Description of the task: Without including any picture, return the complete set of records exactly.

The records:
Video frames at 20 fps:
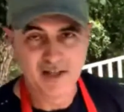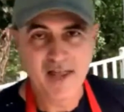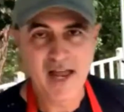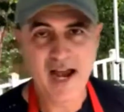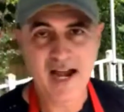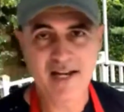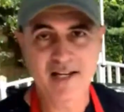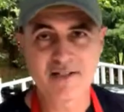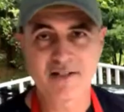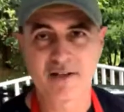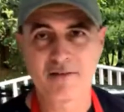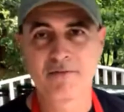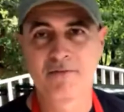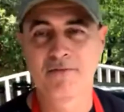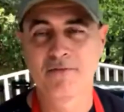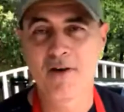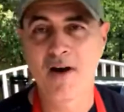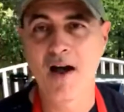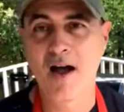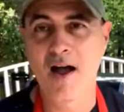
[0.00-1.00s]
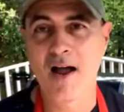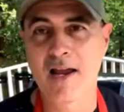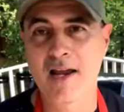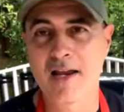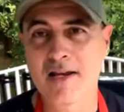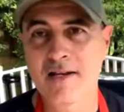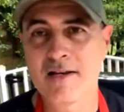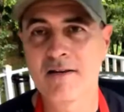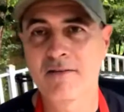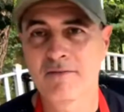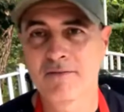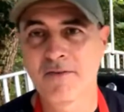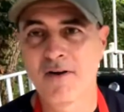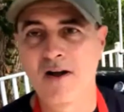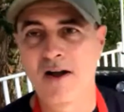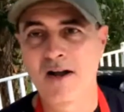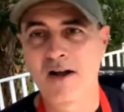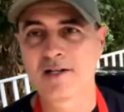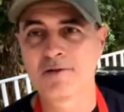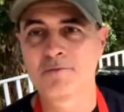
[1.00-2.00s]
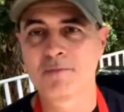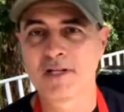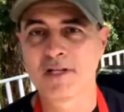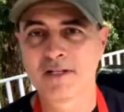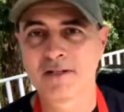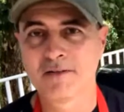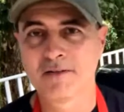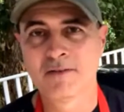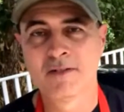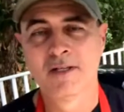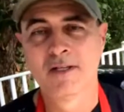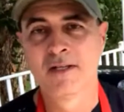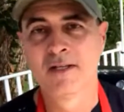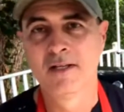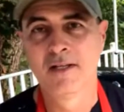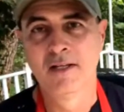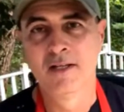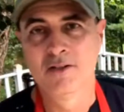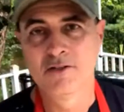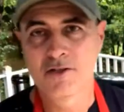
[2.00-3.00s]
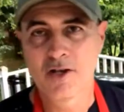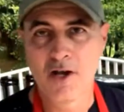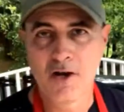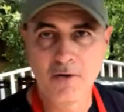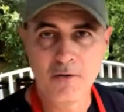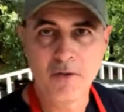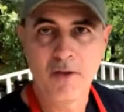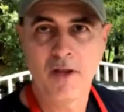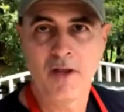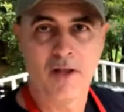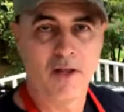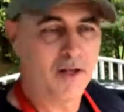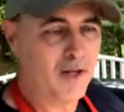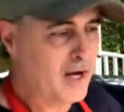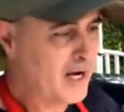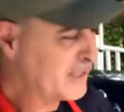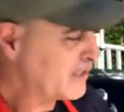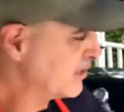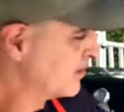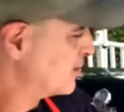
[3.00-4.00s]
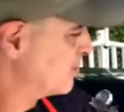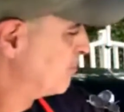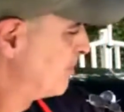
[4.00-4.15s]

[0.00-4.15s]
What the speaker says: That is a fine, fine meal. So I just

Your solution:
Video frames at 20 fps:
[0.00-1.00s]
[1.00-2.00s]
[2.00-3.00s]
[3.00-4.00s]
[4.00-4.15s]

[0.00-4.15s]
What the speaker says: That is a fine, fine meal. So I just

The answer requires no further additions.